Saved entries:
"""
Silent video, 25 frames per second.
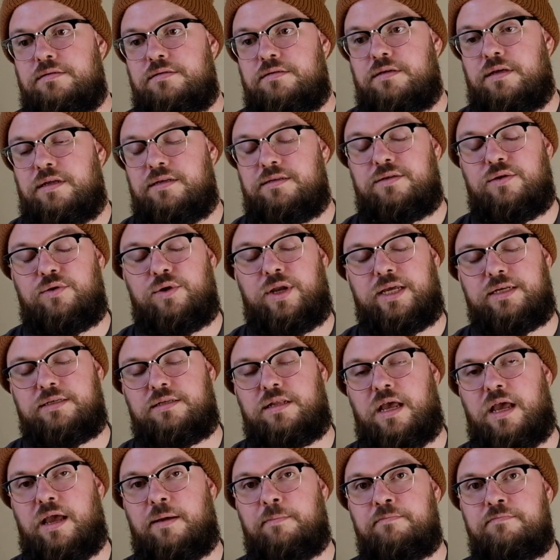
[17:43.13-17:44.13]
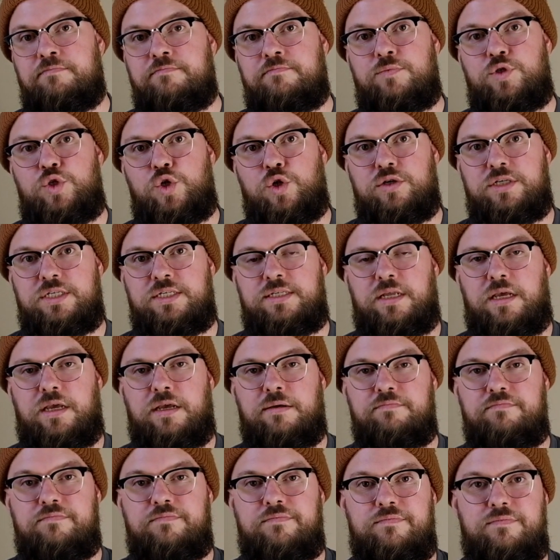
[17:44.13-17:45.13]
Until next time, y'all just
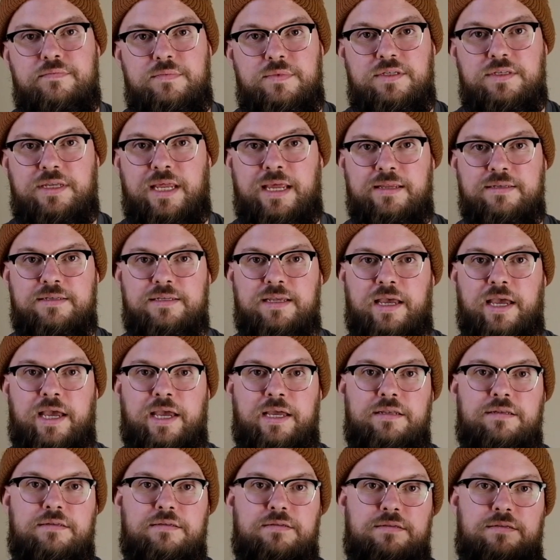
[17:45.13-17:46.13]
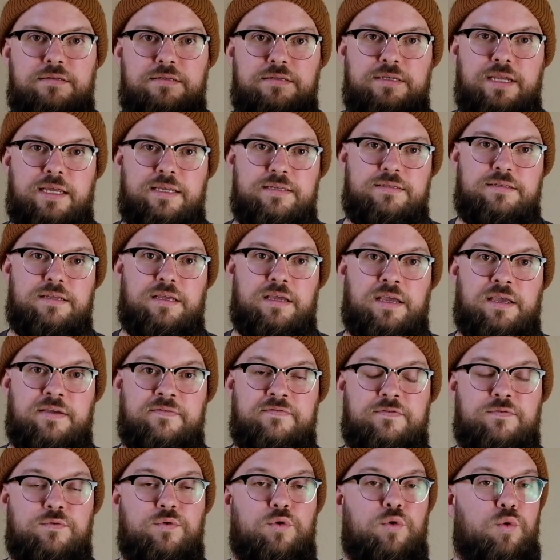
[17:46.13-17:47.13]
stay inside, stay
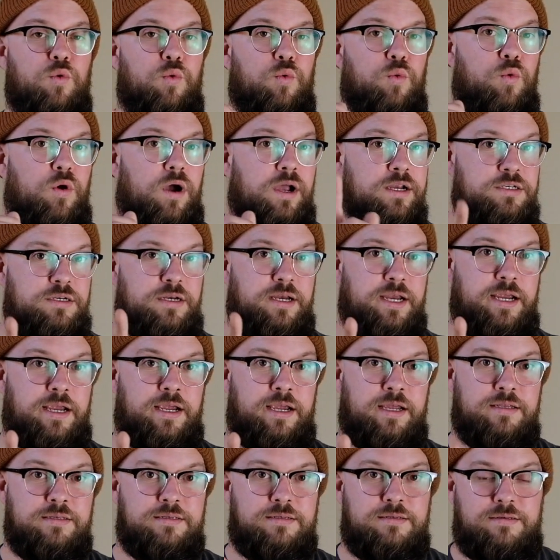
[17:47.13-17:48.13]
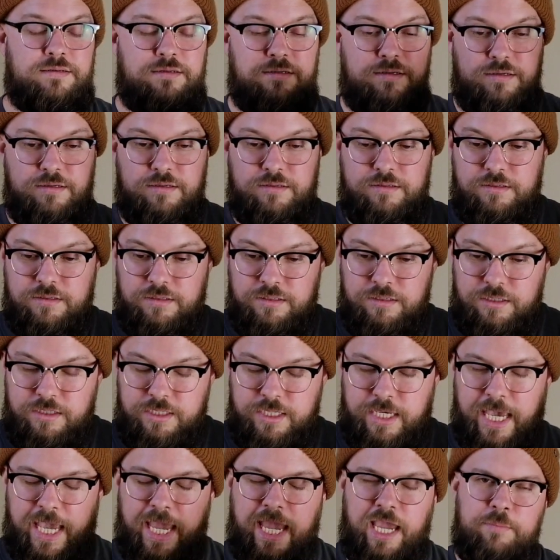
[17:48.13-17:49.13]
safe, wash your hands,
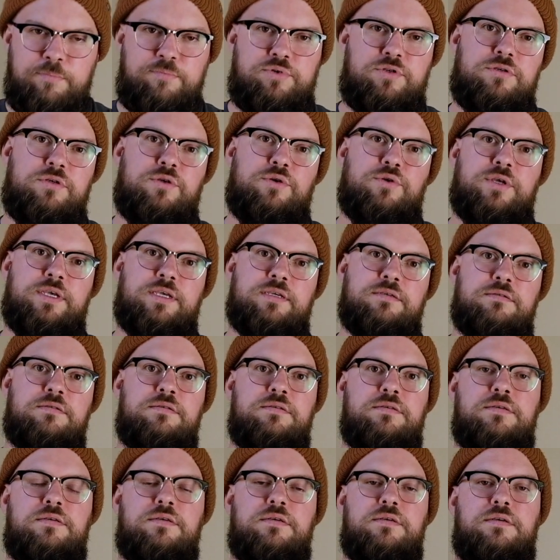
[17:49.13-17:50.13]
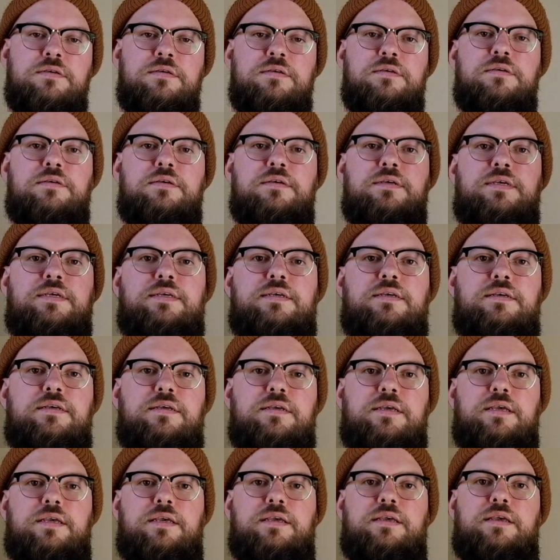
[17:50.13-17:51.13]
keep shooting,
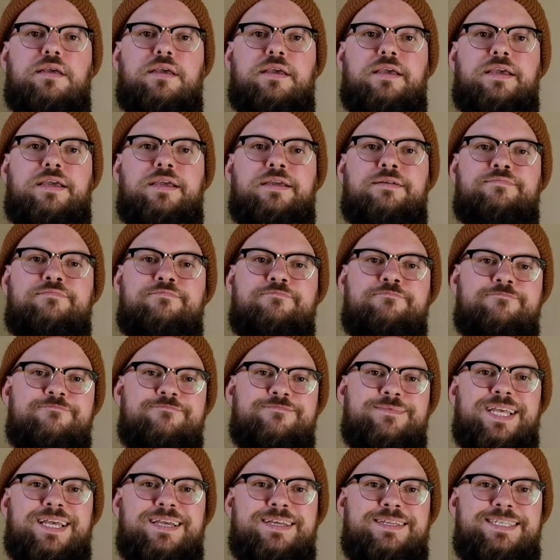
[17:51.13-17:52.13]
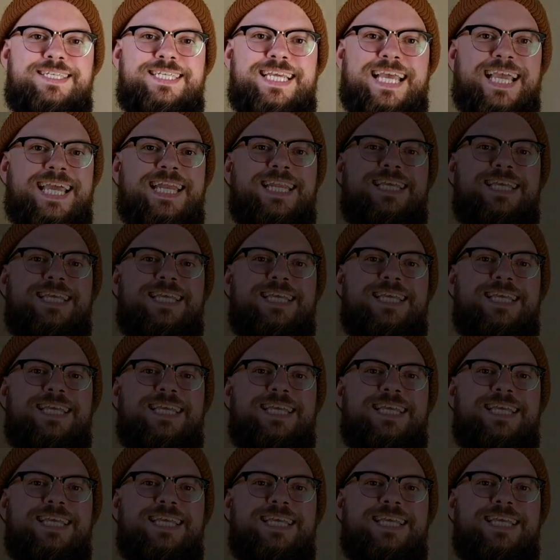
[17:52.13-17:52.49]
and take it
"""
TRY IT |
Set down the records again exactly as they appear, leaving each picture behind.

RESPONSE FOR THIS EXERCISE |
Silent video, 25 frames per second.
[17:43.13-17:44.13]
[17:44.13-17:45.13]
Until next time, y'all just
[17:45.13-17:46.13]
[17:46.13-17:47.13]
stay inside, stay
[17:47.13-17:48.13]
[17:48.13-17:49.13]
safe, wash your hands,
[17:49.13-17:50.13]
[17:50.13-17:51.13]
keep shooting,
[17:51.13-17:52.13]
[17:52.13-17:52.49]
and take it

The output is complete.